Manohar Lal Khattar, Chief Minister of Haryana, stated that there was a "well thought out conspiracy behind the clashes". Amid communal tensions in Haryana, state Home Minister Anil Vij stated that action will be taken against Monu Manesar and MLA Mamman Khan for their alleged involvement in the riots.

Union Minister and Gurugram MP, Rao Inderjit Singh, expressed apprehensions regarding the Nuh violence, raising inquiries about the factors that led to provocation from both sides. He questioned the presence of swords and sticks during a religious procession and acknowledged the possibility of provocation from the other side as well.

According to the Deputy Chief Minister of Haryana, Dushyant Chautala, the organizers of the Shobha Yatra failed to provide the administration with accurate information regarding the number of expected participants, which contributed to the violence. He claimed that if VHP and BJP had given a more accurate number, law enforcement would have been adequately prepared and had backup ready.

==Alleged involvement of MLA Mamman Khan==
At a meeting of the Haryana Legislative Assembly in February 2023, Mamman Khan, the legislative representative for Ferozepur Jhirka, displayed photographs depicting acts of violence allegedly committed by Monu Manesar. During Khan's remarks, he implied that Manesar would be met with violence if he returned to the Nuh area.This speech was not considered of any major significance until the riots took place in July.

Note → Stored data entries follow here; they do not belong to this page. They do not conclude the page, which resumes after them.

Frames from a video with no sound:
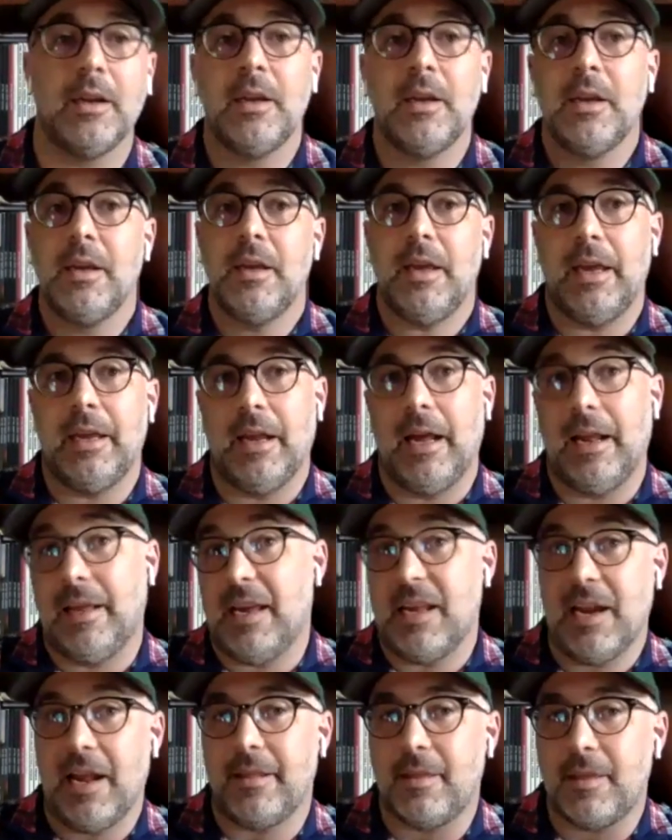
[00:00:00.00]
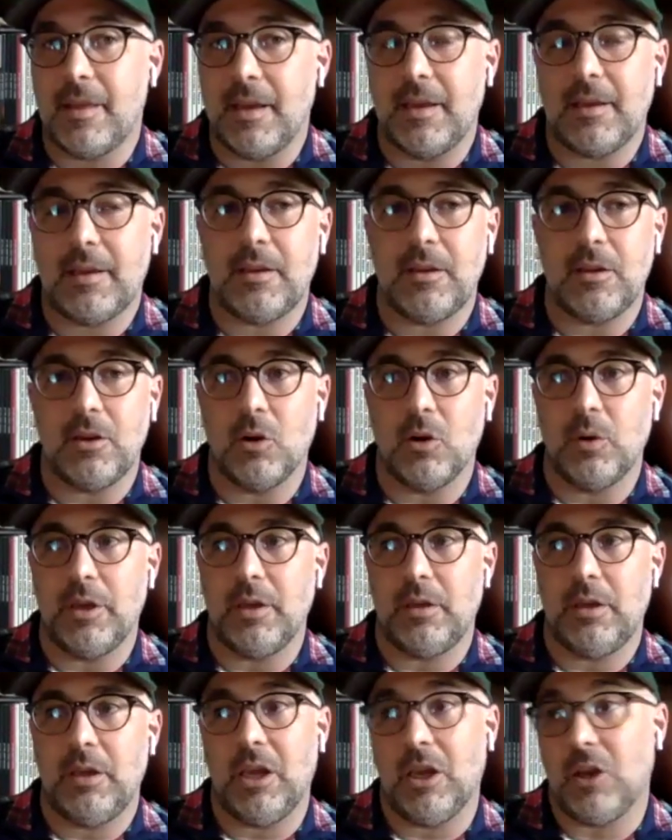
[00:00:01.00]
And I think, you know,
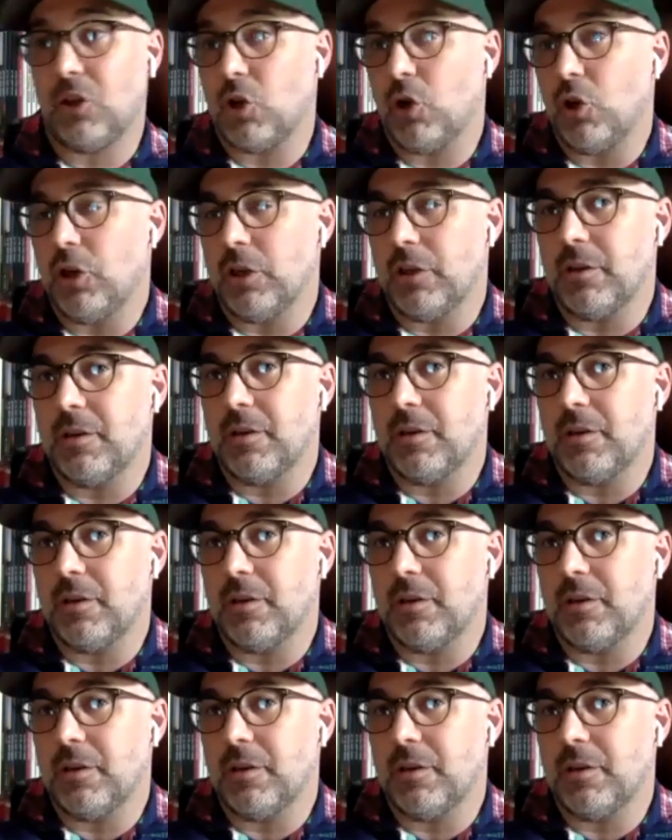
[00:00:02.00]
it could.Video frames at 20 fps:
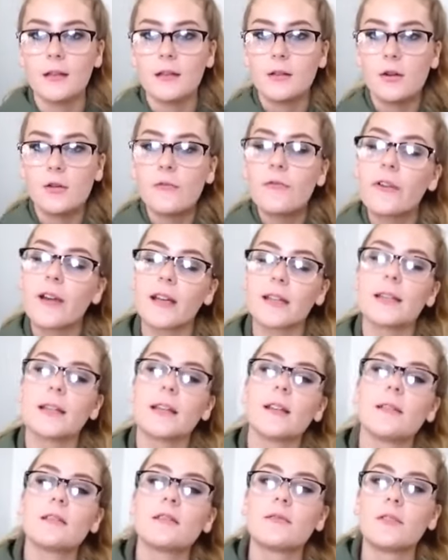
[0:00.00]
Don't forget to
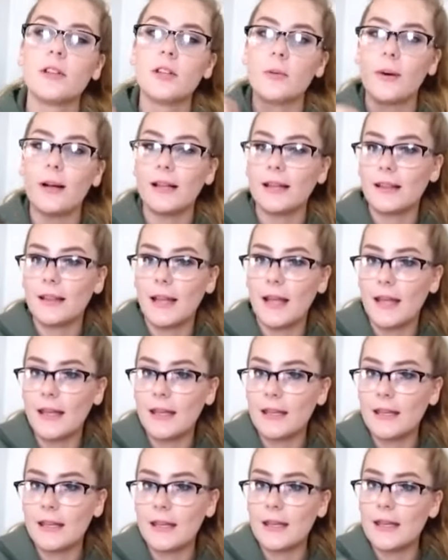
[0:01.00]
give this video a
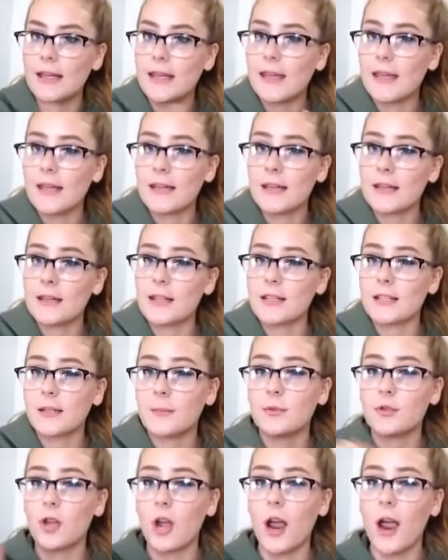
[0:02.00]
like and
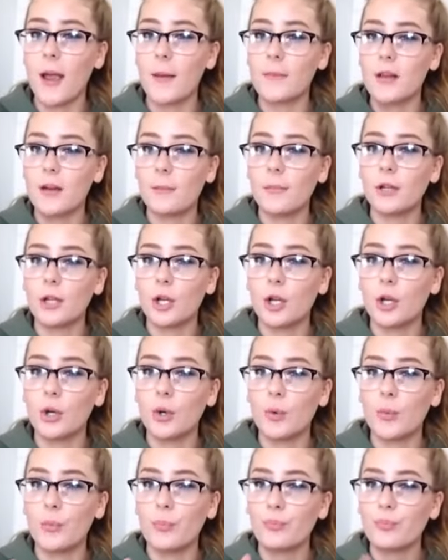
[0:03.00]
subscribe down
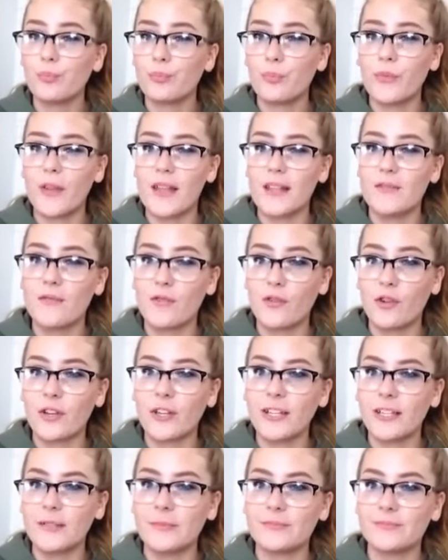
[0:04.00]
below. It's
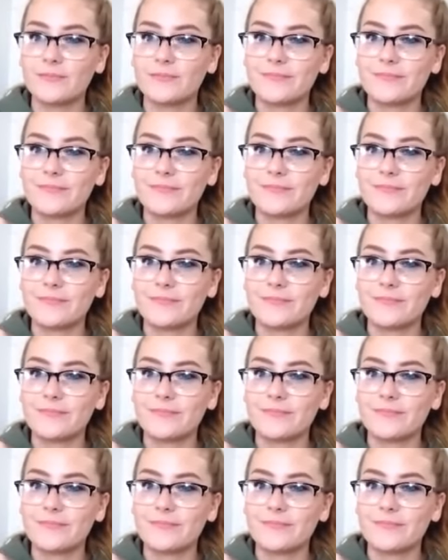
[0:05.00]
free.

Haranya Home Minister Anil Vij accused Khan of instigating the violence in Nuh and indicated that Khan was wanted for police questioning in connection with alleged communications with known rioters.'Vij also stated that violence took place in areas that were visited by Mamman Khan on July 28–30.

The Chief Minister of Haryana, Manohar Lal Khattar, also indirectly alluded to Mamman Khan, stating that some Congress MLAs were implicated in the violence and added that absence of a response from the opposition party was "suspicious."

A day before the violence in Nuh, it was also alleged that Mamman Khan had posted on ‘X’, formerly Twitter, "The people of Mewat need not panic, fought for you in the assembly, will fight here too." The tweet was later deleted. Mamman Khan was called in front of the Nagina village's Special Investigation Team for an investigation into his involvement in the riots. However, he failed to appear. The DSP of Ferozepur Jhirka and the head of the Special Investigation Team reportedly said that he would send Mamman Khan a second notice and call him to join the investigation. After avoiding the team twice, Mamman Khan was eventually arrested on September 15, 2023, on charges including promoting enmity between different groups (IPC §153-A) and mischief by fire or explosive substance with intent to destroy property (§436). Mamman Khan was released on interim bail on October 3, 2023, and was then released on regular bail on October 18, 2023.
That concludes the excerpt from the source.